Wspaniały tekst duchowości, będący małą książeczką z późnego średniowiecza, zatytułowany "O naśladowaniu Chrystusa", pisze na ten temat: "Szlachetna miłość Jezusa popycha do czynienia rzeczy wielkich i pobudza do pragnienia coraz doskonalszych. Miłość pragnie wznosić się wysoko, a nie grzęznąć w niskich popędach. Miłość pragnie być wolna i obca wszelkiej ziemskiej czułostkowości (...). Miłość wywodzi się z Boga i dlatego tylko w Bogu może spoczywać wzniesiona ponad całe stworzenie. Kto kocha - fruwa, biegnie, cieszy się, wolny i nieskrępowany. Wszystkim wszystko oddaje, wszystko we wszystkim posiada, bo spoczywa wysoko ponad wszystkim, tam, skąd wypływa i pochodzi wszelkie dobro" (Księga III, rozdz. 5). Jakiż może być lepszy komentarz do "przykazania nowego", o którym wspomniał Jan? Prośmy Ojca, abyśmy mogli przeżyć to, nawet jeśli zawsze w sposób niedoskonały, tak intensywnie, aby zarazić tym tych wszystkich, których spotykamy na naszej drodze.
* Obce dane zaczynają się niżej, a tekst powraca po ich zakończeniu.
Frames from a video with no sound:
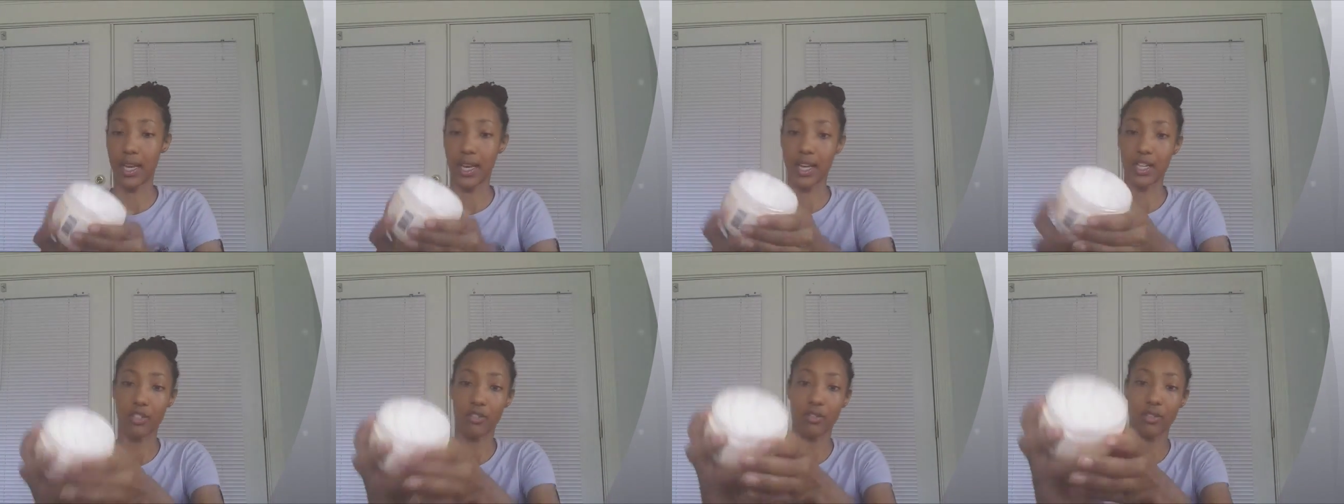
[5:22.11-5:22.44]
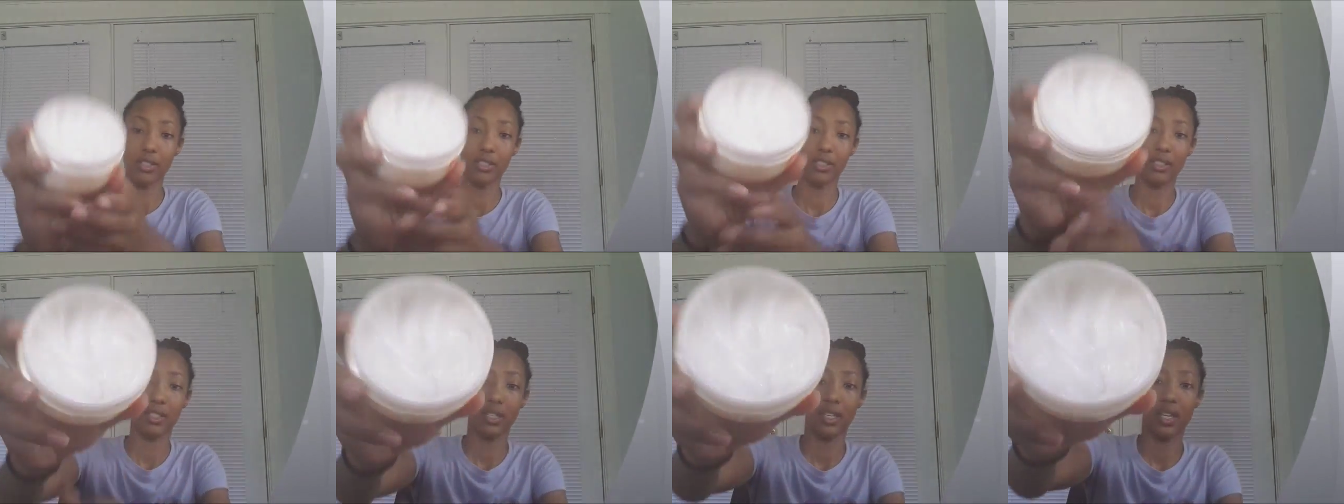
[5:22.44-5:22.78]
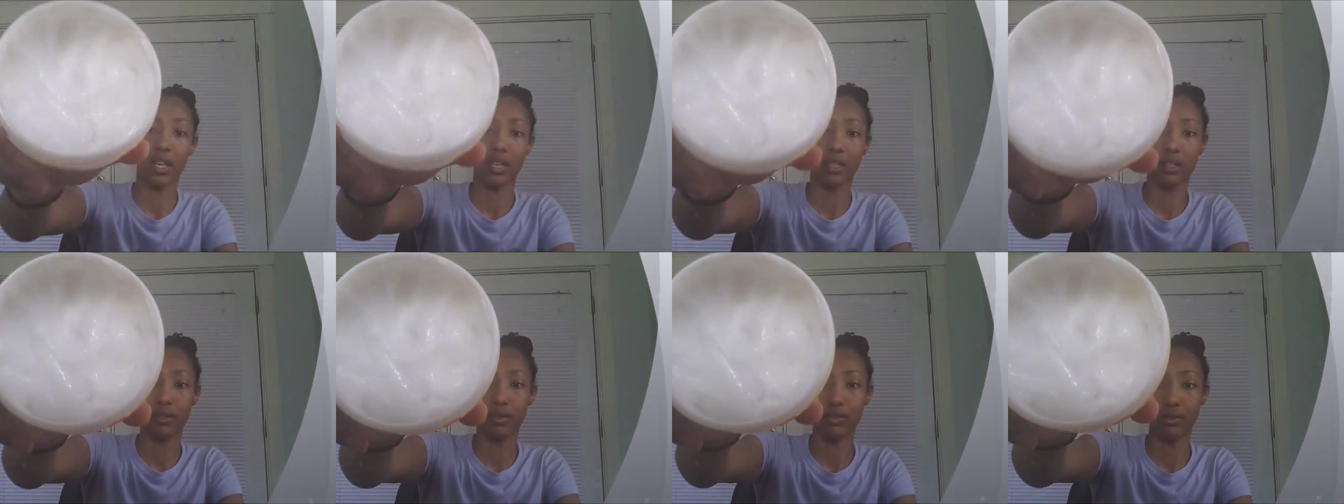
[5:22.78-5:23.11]
And as you can
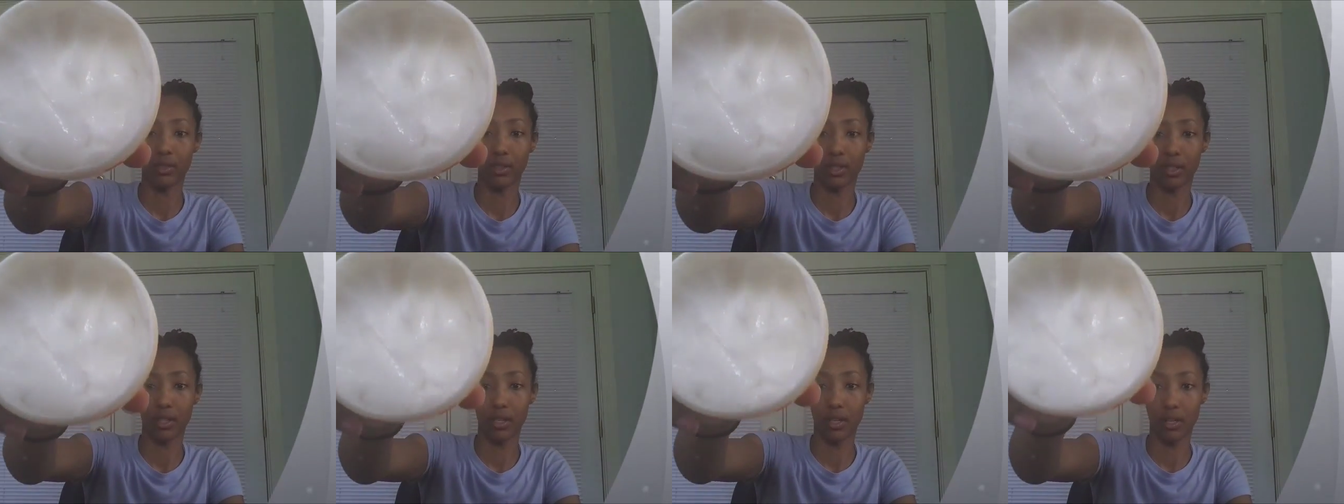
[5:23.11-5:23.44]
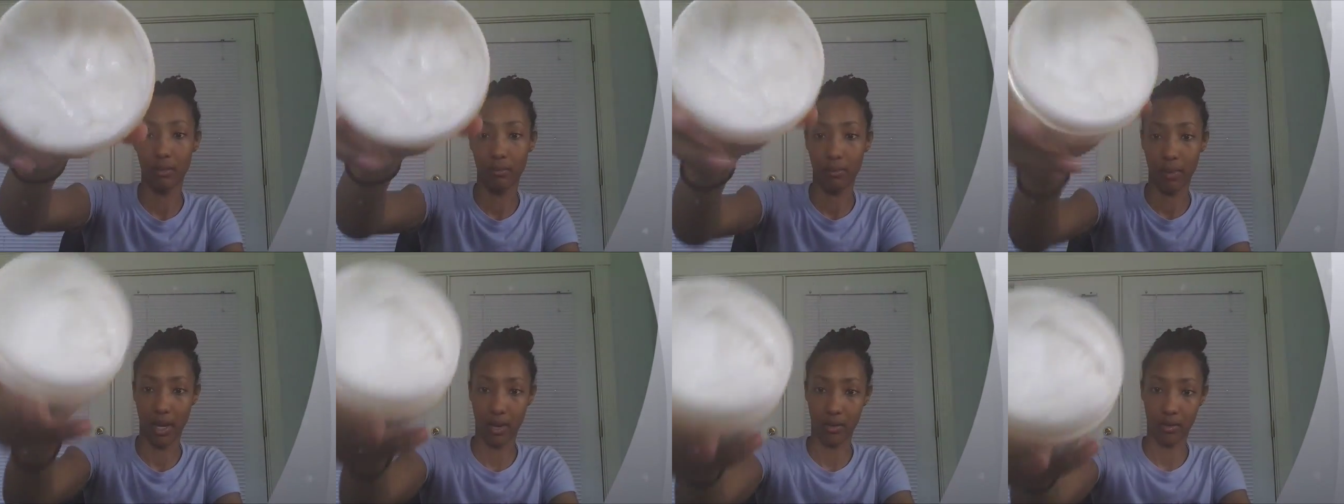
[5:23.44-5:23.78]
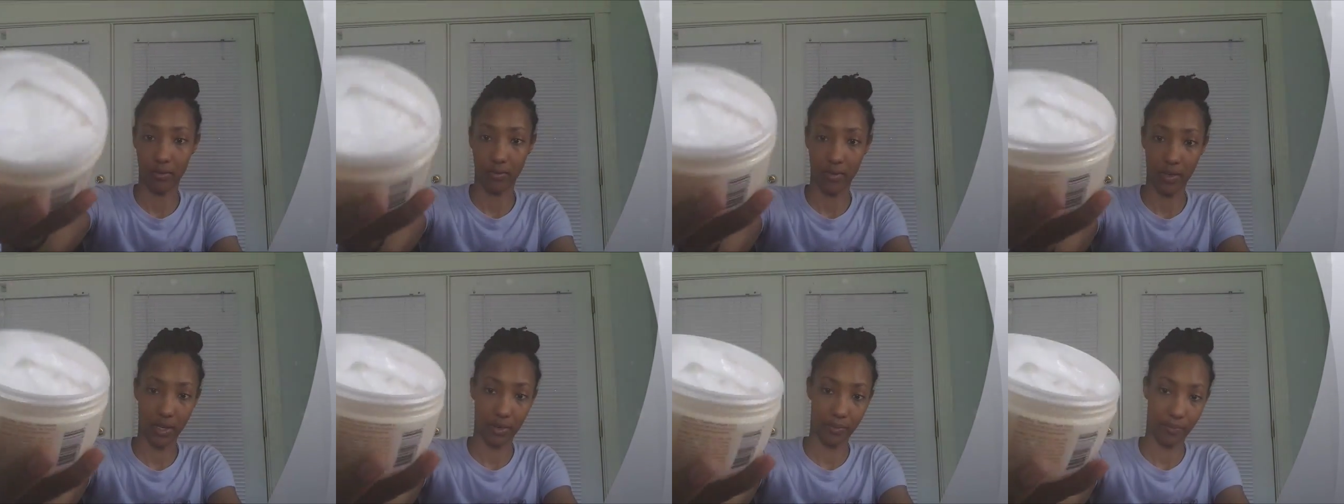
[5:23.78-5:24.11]
see, I used a good
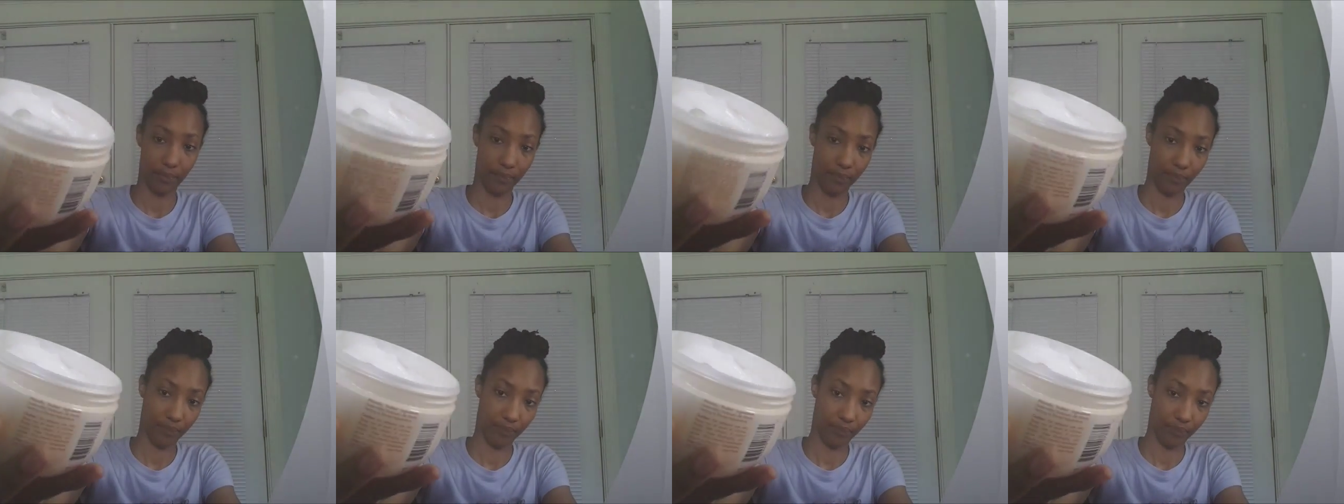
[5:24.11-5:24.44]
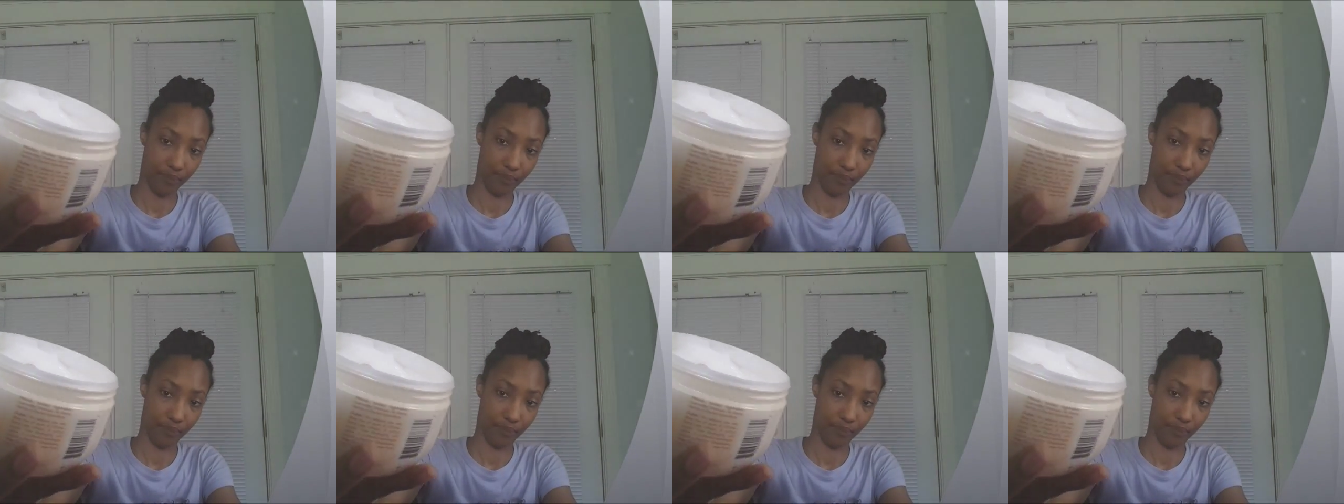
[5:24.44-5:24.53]
amount of it.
Podobnie jak podczas innych spotkań z wiernymi, Benedykt XVI podczas audiencji ogólnej skorzystał z okazji, by ponowić apel w sprawie Bliskiego Wschodu. Nawiązał tym razem do słów Pawła VI wygłoszonych na forum ONZ 41 lat temu: „Nigdy więcej jedni przeciwko drugim, nigdy więcej! ... Jeśli chcecie być braćmi, wypuśćcie broń z waszych rąk”:

„W obliczu trwających wysiłków, by wreszcie doprowadzić do zawieszenia broni oraz sprawiedliwego i trwałego rozwiązania konfliktu, powtarzam za moim poprzednikiem Janem Pawłem II, że możliwa jest zmiana toku wydarzeń, jeśli przeważą rozum, dobra wola, wzajemne zaufanie, wprowadzenie w życie podjętych zobowiązań i partnerska współpraca. (...) Na nowo zachęcam wszystkich do nie ustawania w modlitwie o upragniony dar pokoju”.